Task brief => Copy all the lines below without altering anything.
..........
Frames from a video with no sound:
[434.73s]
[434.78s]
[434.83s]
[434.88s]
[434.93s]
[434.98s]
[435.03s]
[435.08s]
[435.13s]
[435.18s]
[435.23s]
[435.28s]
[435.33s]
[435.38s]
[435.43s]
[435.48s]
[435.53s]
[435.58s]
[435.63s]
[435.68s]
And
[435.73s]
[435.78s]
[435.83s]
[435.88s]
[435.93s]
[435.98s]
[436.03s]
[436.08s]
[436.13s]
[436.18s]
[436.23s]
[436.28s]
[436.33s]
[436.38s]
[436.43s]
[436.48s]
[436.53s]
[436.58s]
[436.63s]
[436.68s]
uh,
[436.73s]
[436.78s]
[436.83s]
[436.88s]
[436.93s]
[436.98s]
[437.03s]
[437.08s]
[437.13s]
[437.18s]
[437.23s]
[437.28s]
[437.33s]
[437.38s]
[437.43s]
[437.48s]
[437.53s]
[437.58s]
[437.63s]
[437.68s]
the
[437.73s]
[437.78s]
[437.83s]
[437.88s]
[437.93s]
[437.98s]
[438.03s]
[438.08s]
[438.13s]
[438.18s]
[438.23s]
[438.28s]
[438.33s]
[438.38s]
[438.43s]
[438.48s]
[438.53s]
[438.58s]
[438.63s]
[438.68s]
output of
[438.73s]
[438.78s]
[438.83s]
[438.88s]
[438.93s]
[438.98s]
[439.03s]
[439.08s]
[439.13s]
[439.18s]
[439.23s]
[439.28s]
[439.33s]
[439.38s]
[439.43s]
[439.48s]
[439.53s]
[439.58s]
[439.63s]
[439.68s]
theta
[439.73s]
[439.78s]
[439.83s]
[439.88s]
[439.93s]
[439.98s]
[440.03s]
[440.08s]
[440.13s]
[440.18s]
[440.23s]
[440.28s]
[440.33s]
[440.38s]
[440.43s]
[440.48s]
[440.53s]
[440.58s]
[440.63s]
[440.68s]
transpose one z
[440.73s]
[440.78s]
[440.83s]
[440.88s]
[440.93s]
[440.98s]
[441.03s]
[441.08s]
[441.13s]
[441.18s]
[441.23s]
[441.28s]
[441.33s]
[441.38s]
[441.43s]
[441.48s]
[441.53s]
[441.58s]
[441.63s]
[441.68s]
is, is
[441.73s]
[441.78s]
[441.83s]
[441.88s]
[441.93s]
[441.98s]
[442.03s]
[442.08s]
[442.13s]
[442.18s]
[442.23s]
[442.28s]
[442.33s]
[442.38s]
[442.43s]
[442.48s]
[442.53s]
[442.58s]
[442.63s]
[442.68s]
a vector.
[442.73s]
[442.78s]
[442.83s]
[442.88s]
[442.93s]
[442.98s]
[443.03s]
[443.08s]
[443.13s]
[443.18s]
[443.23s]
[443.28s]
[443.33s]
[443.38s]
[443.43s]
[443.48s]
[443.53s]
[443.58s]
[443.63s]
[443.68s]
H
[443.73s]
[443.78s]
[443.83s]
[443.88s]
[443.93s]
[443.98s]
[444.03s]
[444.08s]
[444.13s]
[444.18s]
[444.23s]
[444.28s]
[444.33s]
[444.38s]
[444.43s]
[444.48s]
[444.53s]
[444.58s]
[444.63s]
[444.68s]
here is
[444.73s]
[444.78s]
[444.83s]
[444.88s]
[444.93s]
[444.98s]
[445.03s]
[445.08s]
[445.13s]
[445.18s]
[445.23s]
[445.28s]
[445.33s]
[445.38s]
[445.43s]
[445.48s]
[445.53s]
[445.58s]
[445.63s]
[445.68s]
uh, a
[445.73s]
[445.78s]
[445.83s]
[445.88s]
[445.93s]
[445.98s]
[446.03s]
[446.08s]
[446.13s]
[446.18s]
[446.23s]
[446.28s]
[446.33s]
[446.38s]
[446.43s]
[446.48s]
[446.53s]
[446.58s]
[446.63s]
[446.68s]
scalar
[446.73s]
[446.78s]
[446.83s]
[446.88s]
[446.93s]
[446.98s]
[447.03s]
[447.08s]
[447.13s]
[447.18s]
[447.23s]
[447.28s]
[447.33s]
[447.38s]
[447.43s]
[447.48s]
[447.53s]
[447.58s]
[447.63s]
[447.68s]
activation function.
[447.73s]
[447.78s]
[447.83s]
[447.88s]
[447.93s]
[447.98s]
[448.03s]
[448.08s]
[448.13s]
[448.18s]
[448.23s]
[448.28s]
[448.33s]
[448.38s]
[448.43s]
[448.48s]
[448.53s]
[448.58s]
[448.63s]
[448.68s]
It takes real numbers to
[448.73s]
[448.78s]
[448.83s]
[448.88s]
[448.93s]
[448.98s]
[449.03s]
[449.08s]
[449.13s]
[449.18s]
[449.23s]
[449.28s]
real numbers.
..........
Written reply =>
Frames from a video with no sound:
[434.73s]
[434.78s]
[434.83s]
[434.88s]
[434.93s]
[434.98s]
[435.03s]
[435.08s]
[435.13s]
[435.18s]
[435.23s]
[435.28s]
[435.33s]
[435.38s]
[435.43s]
[435.48s]
[435.53s]
[435.58s]
[435.63s]
[435.68s]
And
[435.73s]
[435.78s]
[435.83s]
[435.88s]
[435.93s]
[435.98s]
[436.03s]
[436.08s]
[436.13s]
[436.18s]
[436.23s]
[436.28s]
[436.33s]
[436.38s]
[436.43s]
[436.48s]
[436.53s]
[436.58s]
[436.63s]
[436.68s]
uh,
[436.73s]
[436.78s]
[436.83s]
[436.88s]
[436.93s]
[436.98s]
[437.03s]
[437.08s]
[437.13s]
[437.18s]
[437.23s]
[437.28s]
[437.33s]
[437.38s]
[437.43s]
[437.48s]
[437.53s]
[437.58s]
[437.63s]
[437.68s]
the
[437.73s]
[437.78s]
[437.83s]
[437.88s]
[437.93s]
[437.98s]
[438.03s]
[438.08s]
[438.13s]
[438.18s]
[438.23s]
[438.28s]
[438.33s]
[438.38s]
[438.43s]
[438.48s]
[438.53s]
[438.58s]
[438.63s]
[438.68s]
output of
[438.73s]
[438.78s]
[438.83s]
[438.88s]
[438.93s]
[438.98s]
[439.03s]
[439.08s]
[439.13s]
[439.18s]
[439.23s]
[439.28s]
[439.33s]
[439.38s]
[439.43s]
[439.48s]
[439.53s]
[439.58s]
[439.63s]
[439.68s]
theta
[439.73s]
[439.78s]
[439.83s]
[439.88s]
[439.93s]
[439.98s]
[440.03s]
[440.08s]
[440.13s]
[440.18s]
[440.23s]
[440.28s]
[440.33s]
[440.38s]
[440.43s]
[440.48s]
[440.53s]
[440.58s]
[440.63s]
[440.68s]
transpose one z
[440.73s]
[440.78s]
[440.83s]
[440.88s]
[440.93s]
[440.98s]
[441.03s]
[441.08s]
[441.13s]
[441.18s]
[441.23s]
[441.28s]
[441.33s]
[441.38s]
[441.43s]
[441.48s]
[441.53s]
[441.58s]
[441.63s]
[441.68s]
is, is
[441.73s]
[441.78s]
[441.83s]
[441.88s]
[441.93s]
[441.98s]
[442.03s]
[442.08s]
[442.13s]
[442.18s]
[442.23s]
[442.28s]
[442.33s]
[442.38s]
[442.43s]
[442.48s]
[442.53s]
[442.58s]
[442.63s]
[442.68s]
a vector.
[442.73s]
[442.78s]
[442.83s]
[442.88s]
[442.93s]
[442.98s]
[443.03s]
[443.08s]
[443.13s]
[443.18s]
[443.23s]
[443.28s]
[443.33s]
[443.38s]
[443.43s]
[443.48s]
[443.53s]
[443.58s]
[443.63s]
[443.68s]
H
[443.73s]
[443.78s]
[443.83s]
[443.88s]
[443.93s]
[443.98s]
[444.03s]
[444.08s]
[444.13s]
[444.18s]
[444.23s]
[444.28s]
[444.33s]
[444.38s]
[444.43s]
[444.48s]
[444.53s]
[444.58s]
[444.63s]
[444.68s]
here is
[444.73s]
[444.78s]
[444.83s]
[444.88s]
[444.93s]
[444.98s]
[445.03s]
[445.08s]
[445.13s]
[445.18s]
[445.23s]
[445.28s]
[445.33s]
[445.38s]
[445.43s]
[445.48s]
[445.53s]
[445.58s]
[445.63s]
[445.68s]
uh, a
[445.73s]
[445.78s]
[445.83s]
[445.88s]
[445.93s]
[445.98s]
[446.03s]
[446.08s]
[446.13s]
[446.18s]
[446.23s]
[446.28s]
[446.33s]
[446.38s]
[446.43s]
[446.48s]
[446.53s]
[446.58s]
[446.63s]
[446.68s]
scalar
[446.73s]
[446.78s]
[446.83s]
[446.88s]
[446.93s]
[446.98s]
[447.03s]
[447.08s]
[447.13s]
[447.18s]
[447.23s]
[447.28s]
[447.33s]
[447.38s]
[447.43s]
[447.48s]
[447.53s]
[447.58s]
[447.63s]
[447.68s]
activation function.
[447.73s]
[447.78s]
[447.83s]
[447.88s]
[447.93s]
[447.98s]
[448.03s]
[448.08s]
[448.13s]
[448.18s]
[448.23s]
[448.28s]
[448.33s]
[448.38s]
[448.43s]
[448.48s]
[448.53s]
[448.58s]
[448.63s]
[448.68s]
It takes real numbers to
[448.73s]
[448.78s]
[448.83s]
[448.88s]
[448.93s]
[448.98s]
[449.03s]
[449.08s]
[449.13s]
[449.18s]
[449.23s]
[449.28s]
real numbers.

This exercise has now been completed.